Directions →
Leave out the pictures. Return every record otherwise untouched.
○ ○ ○ ○ ○
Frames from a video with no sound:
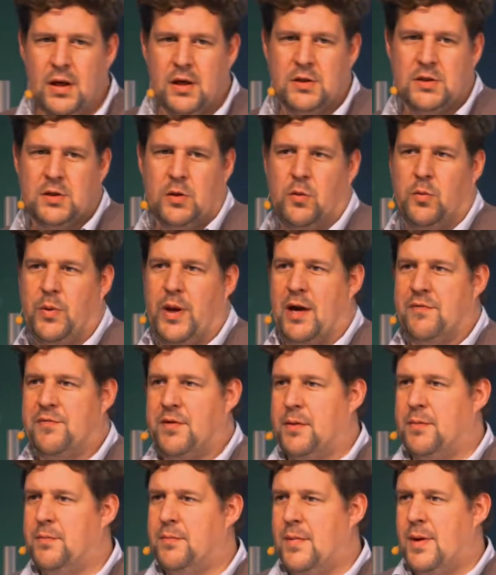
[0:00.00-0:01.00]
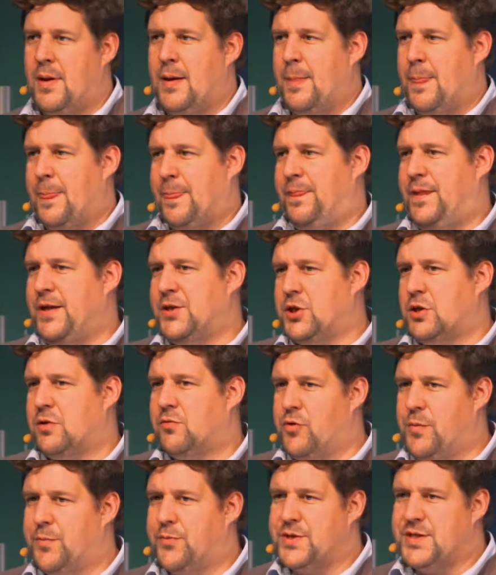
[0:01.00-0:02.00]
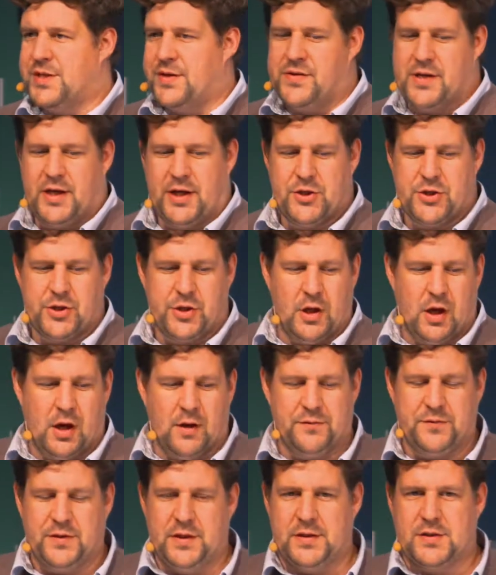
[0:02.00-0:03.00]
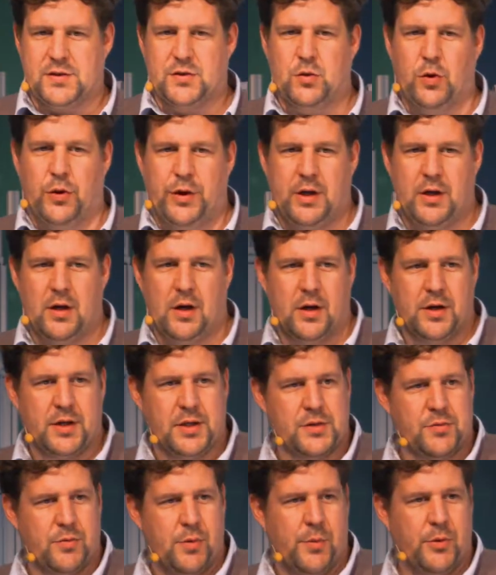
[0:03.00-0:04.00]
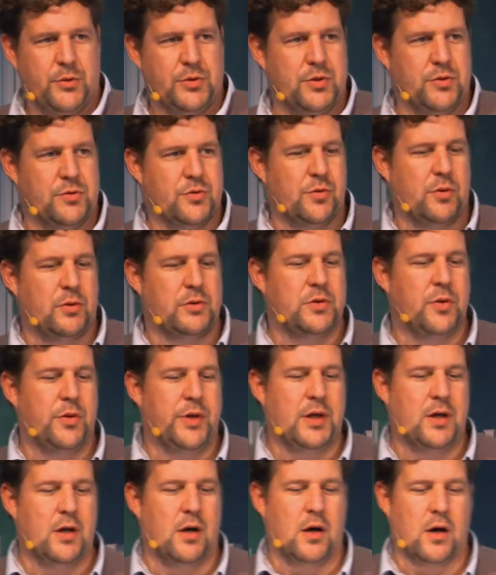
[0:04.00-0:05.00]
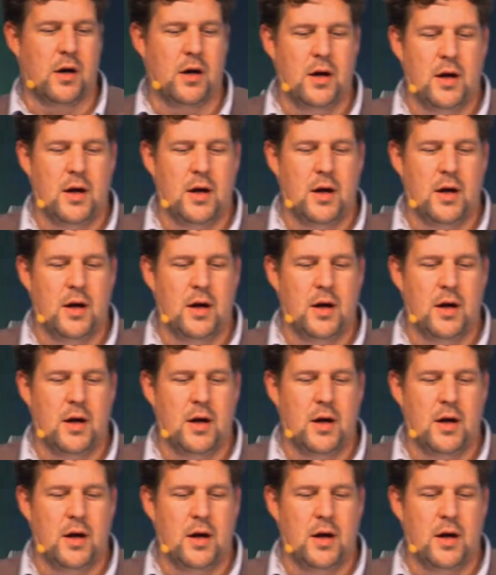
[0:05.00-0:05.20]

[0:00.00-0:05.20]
So we have a digital representation of this toy car, this remote control toy car,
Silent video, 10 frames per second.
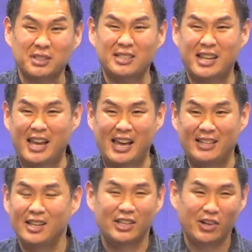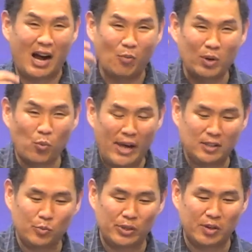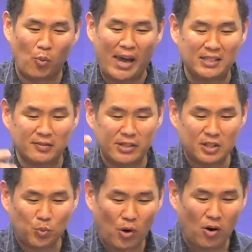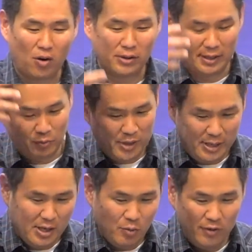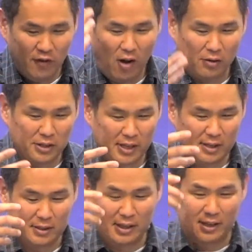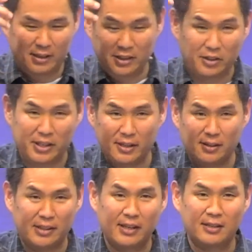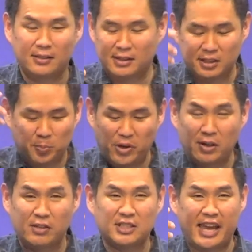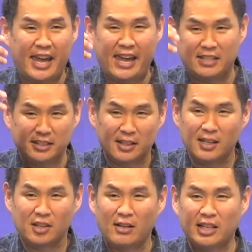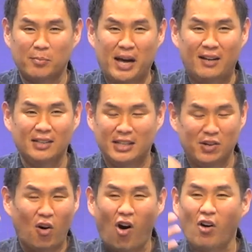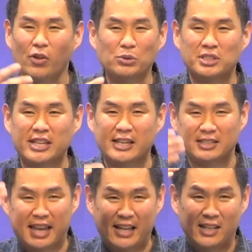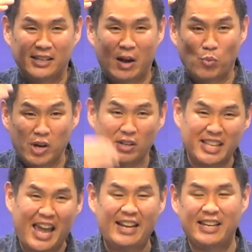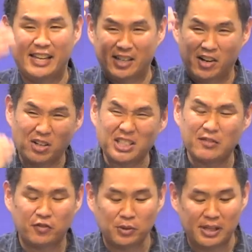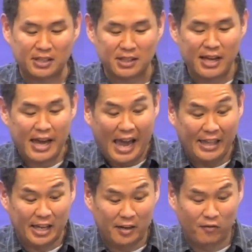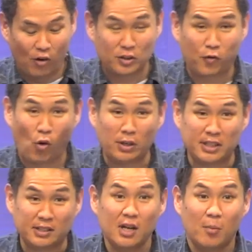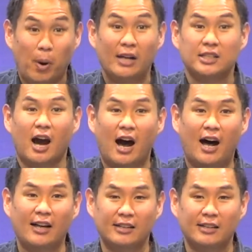dead, you know, how we went with the ways of this world and we, we followed the, the, you know, the, the, the spirit of this age and talking about, you know, all those things that, that we are dead in and our sinfulness. And then in verse 4, it says, But God,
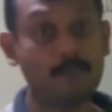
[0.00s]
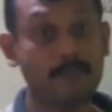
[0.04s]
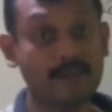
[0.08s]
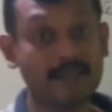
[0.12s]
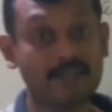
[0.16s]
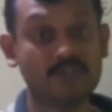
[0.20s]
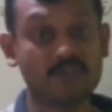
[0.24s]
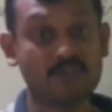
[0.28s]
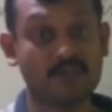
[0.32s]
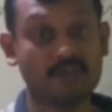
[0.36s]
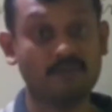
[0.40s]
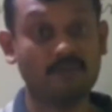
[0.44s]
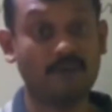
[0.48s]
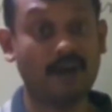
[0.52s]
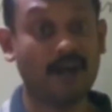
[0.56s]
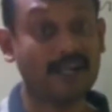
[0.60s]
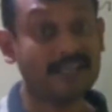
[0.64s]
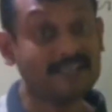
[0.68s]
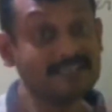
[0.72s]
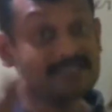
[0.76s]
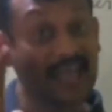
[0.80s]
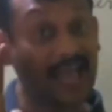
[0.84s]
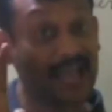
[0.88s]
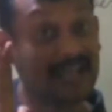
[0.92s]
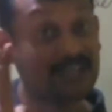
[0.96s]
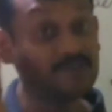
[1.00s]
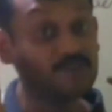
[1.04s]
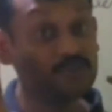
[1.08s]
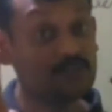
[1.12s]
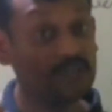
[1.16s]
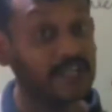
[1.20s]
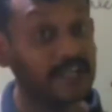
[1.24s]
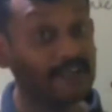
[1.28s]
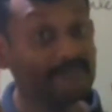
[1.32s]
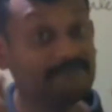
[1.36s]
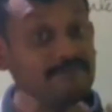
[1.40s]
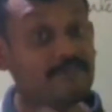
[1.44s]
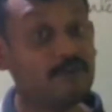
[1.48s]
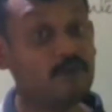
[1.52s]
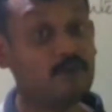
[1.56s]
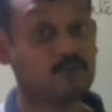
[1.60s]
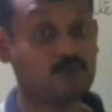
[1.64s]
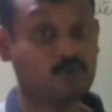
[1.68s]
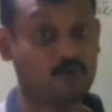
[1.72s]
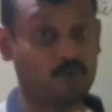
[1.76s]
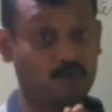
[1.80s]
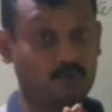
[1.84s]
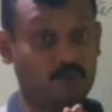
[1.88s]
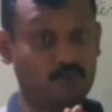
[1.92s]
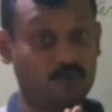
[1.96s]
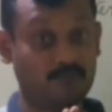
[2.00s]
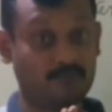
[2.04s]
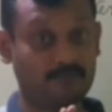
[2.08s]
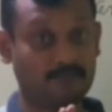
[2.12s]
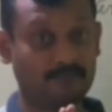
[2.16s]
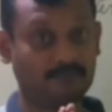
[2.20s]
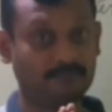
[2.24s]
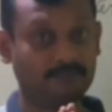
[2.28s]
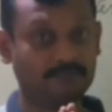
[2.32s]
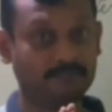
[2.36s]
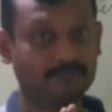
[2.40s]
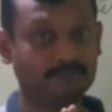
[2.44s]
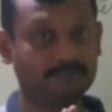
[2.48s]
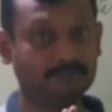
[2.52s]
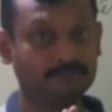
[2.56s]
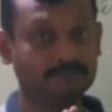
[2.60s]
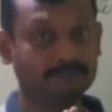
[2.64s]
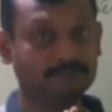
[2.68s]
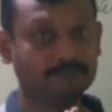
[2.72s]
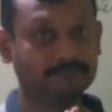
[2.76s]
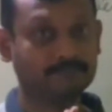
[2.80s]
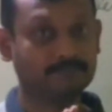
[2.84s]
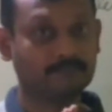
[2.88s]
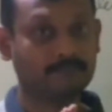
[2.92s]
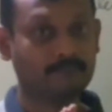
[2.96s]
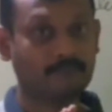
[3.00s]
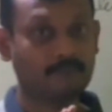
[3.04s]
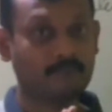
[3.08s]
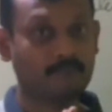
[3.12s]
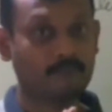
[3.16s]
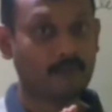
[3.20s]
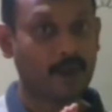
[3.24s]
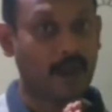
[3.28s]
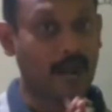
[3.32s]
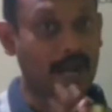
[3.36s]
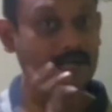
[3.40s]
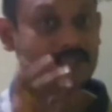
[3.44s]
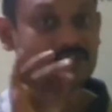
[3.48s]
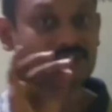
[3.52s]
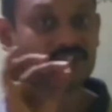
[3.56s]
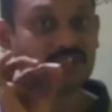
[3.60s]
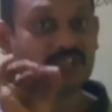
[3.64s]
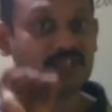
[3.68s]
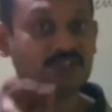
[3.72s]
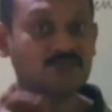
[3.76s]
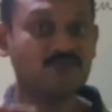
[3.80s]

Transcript: picture, what is actually a photon? Answer is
○ ○ ○ ○ ○
Task output →
Frames from a video with no sound:
[0:00.00-0:01.00]
[0:01.00-0:02.00]
[0:02.00-0:03.00]
[0:03.00-0:04.00]
[0:04.00-0:05.00]
[0:05.00-0:05.20]

[0:00.00-0:05.20]
So we have a digital representation of this toy car, this remote control toy car,
Silent video, 10 frames per second.
dead, you know, how we went with the ways of this world and we, we followed the, the, you know, the, the, the spirit of this age and talking about, you know, all those things that, that we are dead in and our sinfulness. And then in verse 4, it says, But God,
[0.00s]
[0.04s]
[0.08s]
[0.12s]
[0.16s]
[0.20s]
[0.24s]
[0.28s]
[0.32s]
[0.36s]
[0.40s]
[0.44s]
[0.48s]
[0.52s]
[0.56s]
[0.60s]
[0.64s]
[0.68s]
[0.72s]
[0.76s]
[0.80s]
[0.84s]
[0.88s]
[0.92s]
[0.96s]
[1.00s]
[1.04s]
[1.08s]
[1.12s]
[1.16s]
[1.20s]
[1.24s]
[1.28s]
[1.32s]
[1.36s]
[1.40s]
[1.44s]
[1.48s]
[1.52s]
[1.56s]
[1.60s]
[1.64s]
[1.68s]
[1.72s]
[1.76s]
[1.80s]
[1.84s]
[1.88s]
[1.92s]
[1.96s]
[2.00s]
[2.04s]
[2.08s]
[2.12s]
[2.16s]
[2.20s]
[2.24s]
[2.28s]
[2.32s]
[2.36s]
[2.40s]
[2.44s]
[2.48s]
[2.52s]
[2.56s]
[2.60s]
[2.64s]
[2.68s]
[2.72s]
[2.76s]
[2.80s]
[2.84s]
[2.88s]
[2.92s]
[2.96s]
[3.00s]
[3.04s]
[3.08s]
[3.12s]
[3.16s]
[3.20s]
[3.24s]
[3.28s]
[3.32s]
[3.36s]
[3.40s]
[3.44s]
[3.48s]
[3.52s]
[3.56s]
[3.60s]
[3.64s]
[3.68s]
[3.72s]
[3.76s]
[3.80s]

Transcript: picture, what is actually a photon? Answer is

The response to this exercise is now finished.